TASK ITEM
Restate word for word only the lines from the one with "[24:08.63-24:09.63]" through the end of the records; no pictures belong in the copy.

————

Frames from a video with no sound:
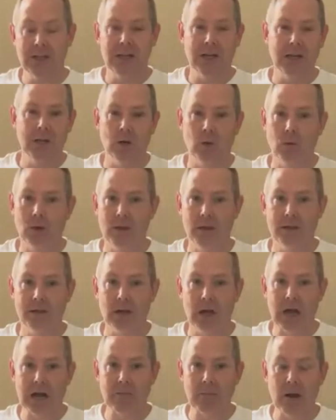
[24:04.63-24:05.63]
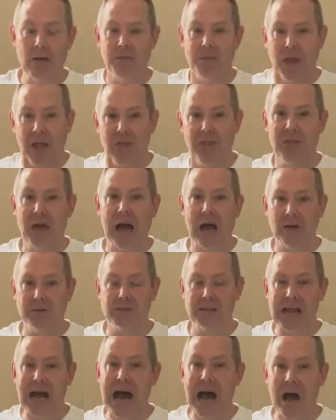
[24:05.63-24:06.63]
Where they talk about
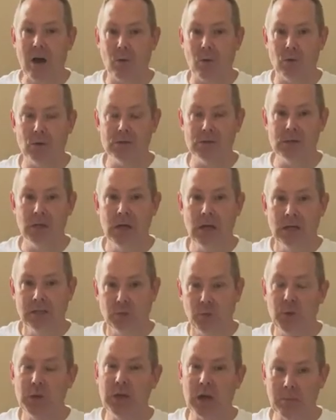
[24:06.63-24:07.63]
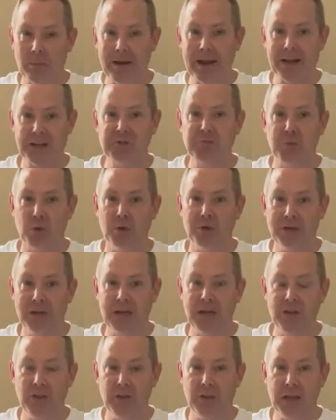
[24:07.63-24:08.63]
10,000 hours to become an expert in
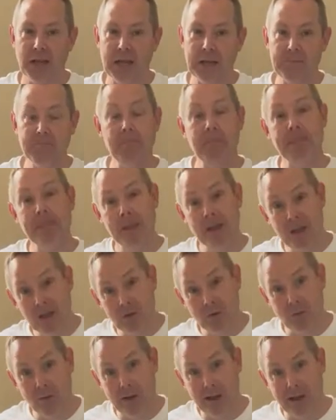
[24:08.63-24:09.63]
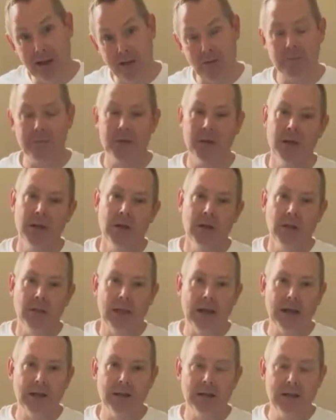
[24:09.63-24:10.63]
anything? Well,
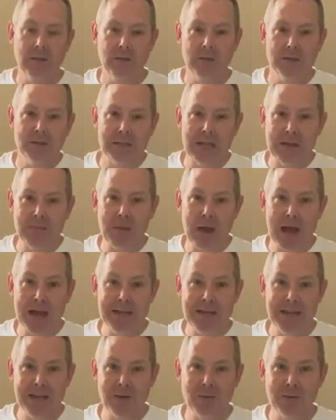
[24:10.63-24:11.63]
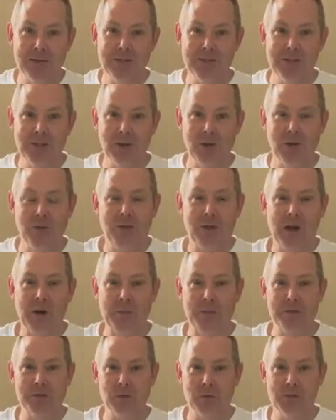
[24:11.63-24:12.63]
that could give you the same idea with, a
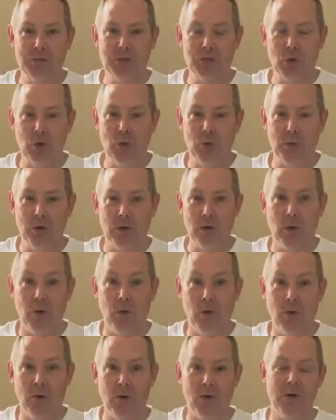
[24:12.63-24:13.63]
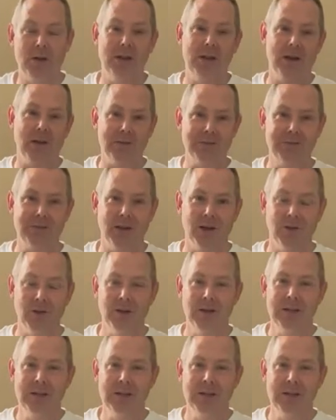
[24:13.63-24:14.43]
therapist with shoulder, or, so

————

TASK RESULT
[24:08.63-24:09.63]
[24:09.63-24:10.63]
anything? Well,
[24:10.63-24:11.63]
[24:11.63-24:12.63]
that could give you the same idea with, a
[24:12.63-24:13.63]
[24:13.63-24:14.43]
therapist with shoulder, or, so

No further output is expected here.